EXERCISE: Exactly as given, write out all the entries again.

Stored data entries
= Beginning of Section =
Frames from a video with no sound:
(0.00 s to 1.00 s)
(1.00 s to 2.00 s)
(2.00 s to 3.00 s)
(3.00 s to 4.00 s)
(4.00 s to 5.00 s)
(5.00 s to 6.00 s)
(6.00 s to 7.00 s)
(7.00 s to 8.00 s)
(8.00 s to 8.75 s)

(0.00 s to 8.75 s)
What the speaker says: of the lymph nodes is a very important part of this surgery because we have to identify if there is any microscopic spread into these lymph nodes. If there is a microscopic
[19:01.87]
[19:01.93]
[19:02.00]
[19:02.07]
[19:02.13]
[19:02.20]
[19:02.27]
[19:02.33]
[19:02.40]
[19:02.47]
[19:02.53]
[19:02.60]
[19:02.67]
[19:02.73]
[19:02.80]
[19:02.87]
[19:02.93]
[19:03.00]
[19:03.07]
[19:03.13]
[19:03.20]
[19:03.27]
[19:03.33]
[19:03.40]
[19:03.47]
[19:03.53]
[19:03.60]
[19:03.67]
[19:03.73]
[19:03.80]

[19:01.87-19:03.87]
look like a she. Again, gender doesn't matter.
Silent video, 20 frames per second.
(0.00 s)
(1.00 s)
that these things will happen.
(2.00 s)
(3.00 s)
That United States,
= End of Section =
ANSWER FOR THE TASK:
Frames from a video with no sound:
(0.00 s to 1.00 s)
(1.00 s to 2.00 s)
(2.00 s to 3.00 s)
(3.00 s to 4.00 s)
(4.00 s to 5.00 s)
(5.00 s to 6.00 s)
(6.00 s to 7.00 s)
(7.00 s to 8.00 s)
(8.00 s to 8.75 s)

(0.00 s to 8.75 s)
What the speaker says: of the lymph nodes is a very important part of this surgery because we have to identify if there is any microscopic spread into these lymph nodes. If there is a microscopic
[19:01.87]
[19:01.93]
[19:02.00]
[19:02.07]
[19:02.13]
[19:02.20]
[19:02.27]
[19:02.33]
[19:02.40]
[19:02.47]
[19:02.53]
[19:02.60]
[19:02.67]
[19:02.73]
[19:02.80]
[19:02.87]
[19:02.93]
[19:03.00]
[19:03.07]
[19:03.13]
[19:03.20]
[19:03.27]
[19:03.33]
[19:03.40]
[19:03.47]
[19:03.53]
[19:03.60]
[19:03.67]
[19:03.73]
[19:03.80]

[19:01.87-19:03.87]
look like a she. Again, gender doesn't matter.
Silent video, 20 frames per second.
(0.00 s)
(1.00 s)
that these things will happen.
(2.00 s)
(3.00 s)
That United States,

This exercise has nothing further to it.